Saturday, September 27, 2008

The Nose Knows Part 2


Now Smell This
Part Two (from Salon.com)
by Suzanne Bopp
Below is the conclusion of the article "Now Smell This," from Salon.com.
One study put a floral scent in an area of a casino over a weekend; gamblers there spent 45 percent more money than on other weekends, while the results for unscented areas of the casino remained unchanged. An Iowa State University study showed that introducing a pleasant scent caused shoppers to have more positive attitudes about a selection of sleepwear, as well as a willingness to pay more. But the scent needs to be congruent with the merchandise; a Lily of the Valley fragrance created the positive reaction, but the smell of Sea Mist, though judged to be enjoyable, didn't have the same results with sleepwear sales.

That incongruity probably led to the 2006 backlash against scented ads in San Francisco. As part of a "Got Milk?" campaign, ads in San Francisco bus shelters were imbued with a chocolate-chip-cookie aroma. The idea was to make people crave milk. They didn't. Complaints poured in, and the aromatic milk ads came down after just one day.

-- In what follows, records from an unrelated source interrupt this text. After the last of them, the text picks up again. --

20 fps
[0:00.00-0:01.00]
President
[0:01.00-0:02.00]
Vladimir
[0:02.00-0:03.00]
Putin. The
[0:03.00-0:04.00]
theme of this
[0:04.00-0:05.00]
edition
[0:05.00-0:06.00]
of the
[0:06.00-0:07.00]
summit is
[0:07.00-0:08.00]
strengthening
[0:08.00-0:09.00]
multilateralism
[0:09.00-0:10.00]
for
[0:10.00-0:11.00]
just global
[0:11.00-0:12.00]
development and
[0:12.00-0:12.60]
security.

Commuters just didn't understand why they would smell baked goods out there, says Rachel Herz, a visiting professor at Brown University and author of
"The Scent of Desire." "They're in a bleak bus stop and they're smelling something that doesn't fit," she says. She warns that people tend to judge unexpected and unfamiliar smells as unpleasant. "Our interpretation typically jumps to the negative," she says, and that's especially true post-9/11, as people are still sensitive to an unusual stimulus of any kind.

Even with all the ongoing olfactory research, much about odor remains mysterious. Chemicals with different structures may smell similar, while those with nearly identical structures can smell completely different. That's a particular challenge to scent manufacturers trying to design the perfect scent. "If you take a novel assortment of odorous molecules, we cannot predict what that will smell like," says Northwestern University neurology professor Jay Gottfried. "If we mix amyl acetate -- a banana smell -- with eugenol -- a clove smell -- there are no rules to say how the mixture will be perceived."

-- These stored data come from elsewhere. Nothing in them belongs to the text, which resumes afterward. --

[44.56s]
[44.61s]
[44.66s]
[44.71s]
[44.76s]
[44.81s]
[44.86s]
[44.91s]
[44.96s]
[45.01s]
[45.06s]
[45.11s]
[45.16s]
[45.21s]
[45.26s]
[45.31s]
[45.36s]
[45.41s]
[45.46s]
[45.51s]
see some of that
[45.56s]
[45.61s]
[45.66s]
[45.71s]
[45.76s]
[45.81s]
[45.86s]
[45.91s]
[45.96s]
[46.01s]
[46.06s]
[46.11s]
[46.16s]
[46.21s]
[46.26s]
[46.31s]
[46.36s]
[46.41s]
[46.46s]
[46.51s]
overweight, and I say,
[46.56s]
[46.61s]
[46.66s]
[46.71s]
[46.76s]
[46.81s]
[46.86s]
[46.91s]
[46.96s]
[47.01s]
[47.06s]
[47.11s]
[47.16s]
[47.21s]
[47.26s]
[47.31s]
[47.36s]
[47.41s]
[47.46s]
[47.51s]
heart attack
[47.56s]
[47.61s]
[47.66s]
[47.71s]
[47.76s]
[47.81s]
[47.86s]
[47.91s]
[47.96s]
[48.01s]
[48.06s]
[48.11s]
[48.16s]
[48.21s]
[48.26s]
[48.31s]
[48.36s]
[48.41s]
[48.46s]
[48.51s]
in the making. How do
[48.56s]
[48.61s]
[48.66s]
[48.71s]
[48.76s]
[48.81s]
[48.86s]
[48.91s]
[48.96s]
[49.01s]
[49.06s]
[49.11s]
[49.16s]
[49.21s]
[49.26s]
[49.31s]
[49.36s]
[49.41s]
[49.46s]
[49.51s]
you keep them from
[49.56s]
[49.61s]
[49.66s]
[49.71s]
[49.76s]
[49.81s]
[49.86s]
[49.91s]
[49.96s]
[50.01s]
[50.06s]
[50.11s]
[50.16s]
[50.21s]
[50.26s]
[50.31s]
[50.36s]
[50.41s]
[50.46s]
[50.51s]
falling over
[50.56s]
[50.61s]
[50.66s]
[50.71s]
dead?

Gender and experience, context and memory determine how an odor molecule is interpreted. When Herz had subjects sniff something identified as Parmesan cheese, they liked the smell. A week later she presented the same odor, telling subjects it was vomit. They found it revolting.

With so much ambiguity and sensitivity surrounding our olfactory systems, scent marketers have considerable responsibilities, Vogt says. They should not put their products in public spaces like bus shelters or spritz consumers without their invitation. And even though reputable scent marketing companies in the U.S. use approved fragrances, Vogt acknowledges safety concerns with foreign products; the Scent Marketing Institute is now establishing industry standards.

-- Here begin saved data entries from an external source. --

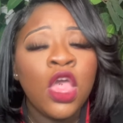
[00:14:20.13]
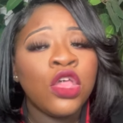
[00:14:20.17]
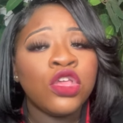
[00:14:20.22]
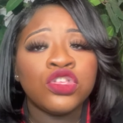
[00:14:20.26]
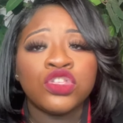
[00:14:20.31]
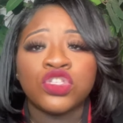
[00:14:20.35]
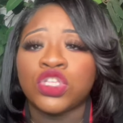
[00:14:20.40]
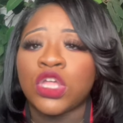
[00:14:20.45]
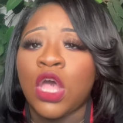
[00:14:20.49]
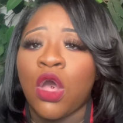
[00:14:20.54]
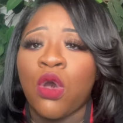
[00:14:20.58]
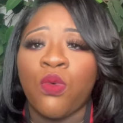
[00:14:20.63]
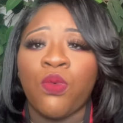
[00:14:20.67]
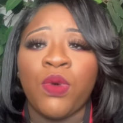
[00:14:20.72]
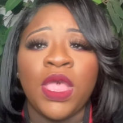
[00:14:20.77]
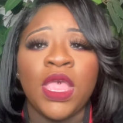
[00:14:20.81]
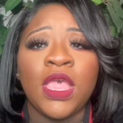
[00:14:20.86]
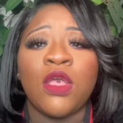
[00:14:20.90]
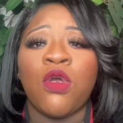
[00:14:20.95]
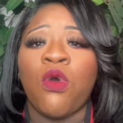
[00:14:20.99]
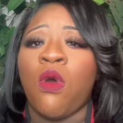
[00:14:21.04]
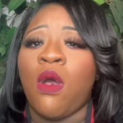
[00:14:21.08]
So
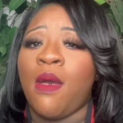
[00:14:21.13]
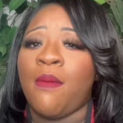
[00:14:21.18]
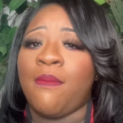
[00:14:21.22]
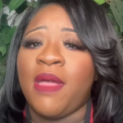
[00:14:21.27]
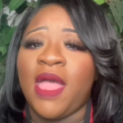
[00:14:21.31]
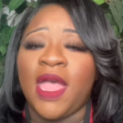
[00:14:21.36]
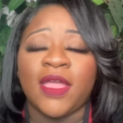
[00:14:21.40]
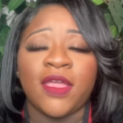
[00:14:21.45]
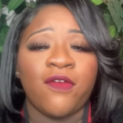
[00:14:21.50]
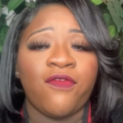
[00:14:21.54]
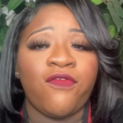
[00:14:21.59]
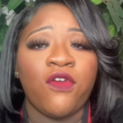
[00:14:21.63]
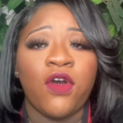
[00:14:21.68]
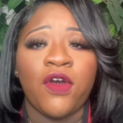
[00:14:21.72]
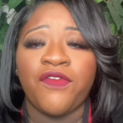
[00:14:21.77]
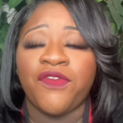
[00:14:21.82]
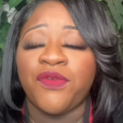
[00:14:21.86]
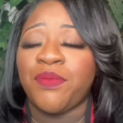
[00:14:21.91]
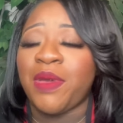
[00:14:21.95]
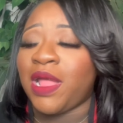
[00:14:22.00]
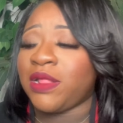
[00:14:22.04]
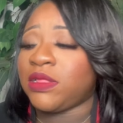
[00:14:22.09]
we going back and forth
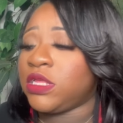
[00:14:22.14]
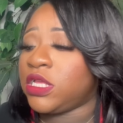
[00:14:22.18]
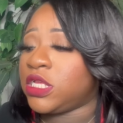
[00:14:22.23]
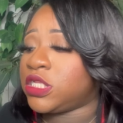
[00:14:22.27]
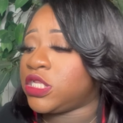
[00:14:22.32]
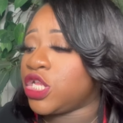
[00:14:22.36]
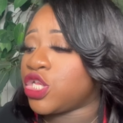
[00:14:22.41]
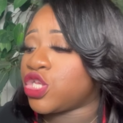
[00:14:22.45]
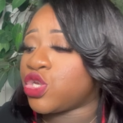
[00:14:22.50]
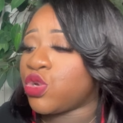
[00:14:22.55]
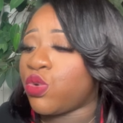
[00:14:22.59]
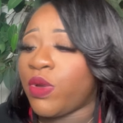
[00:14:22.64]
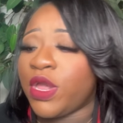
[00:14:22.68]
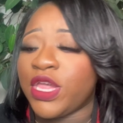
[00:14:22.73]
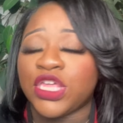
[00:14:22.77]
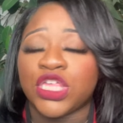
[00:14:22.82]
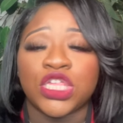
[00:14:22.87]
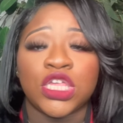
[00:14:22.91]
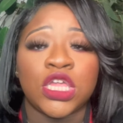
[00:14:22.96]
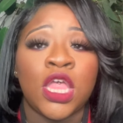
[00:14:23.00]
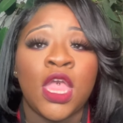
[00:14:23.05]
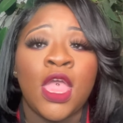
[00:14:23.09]
about this
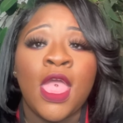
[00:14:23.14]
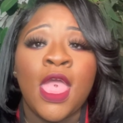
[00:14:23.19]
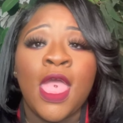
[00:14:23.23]
situation,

Even so, companies know there will be complaints -- Vogt recently received an e-mail with a subject line that read, "You are making us sick." A vocal population considers itself chemically sensitive, and scent marketers have already become a target elsewhere. Halifax, Nova Scotia, has declared itself a completely fragrance-free city. "In some Scandinavian countries, they're legislating against letting vaporous scents into the air," Santandrea says. "We're going to have legislation against us. But if the scent doesn't cling to you, we have a right to do it."

Santandrea insists that scent marketing helps consumers by giving them information. "We're democratizing scent," he says. "Shopping is merely hunting, and in the past when we hunted, we used our noses to inform us of what we were coming to."

At least for now, practical limitations remain. With many different smells mixing in the mall, the results could quickly become unpleasant. After 15 minutes or so, the nose adjusts to a scent and stops perceiving it. And when you go from one scented store into another, the fragrance of the second store may seem distorted to you, or hardly smell at all.

Still, efforts to introduce scent to everything seem irresistible. A few years ago we almost witnessed the release of iSmell, a "personal scent synthesizer" that would have released odors from scented Web sites and e-mails out of your computer. Although the company involved fell victim to the dot-com bust, the technology is available.

Motorola has a "smell-o-phone" in the works (so you can look forward not only to hearing the conversation of the person next to you but to smelling it too.
Scent-a-Vision should be available in the next two or three years, according to Santandrea (editor's note: God help us -- Olfacta) who has invented an appliance that synchronizes scent tracks with movies. Some techno clubs have hired ODO7, an "aroma jockey," who mixes smells onstage to add a "third dimension of entertainment."

Those kinds of applications, Gilbert says, likely hold the key to scent's future. "There will be a breakthrough in a popular culture application -- clubs, concerts, maybe scented artwork," he says. "Maybe then there will be a quiet revolution and scented ads will be no more ominous than billboards in Times Square."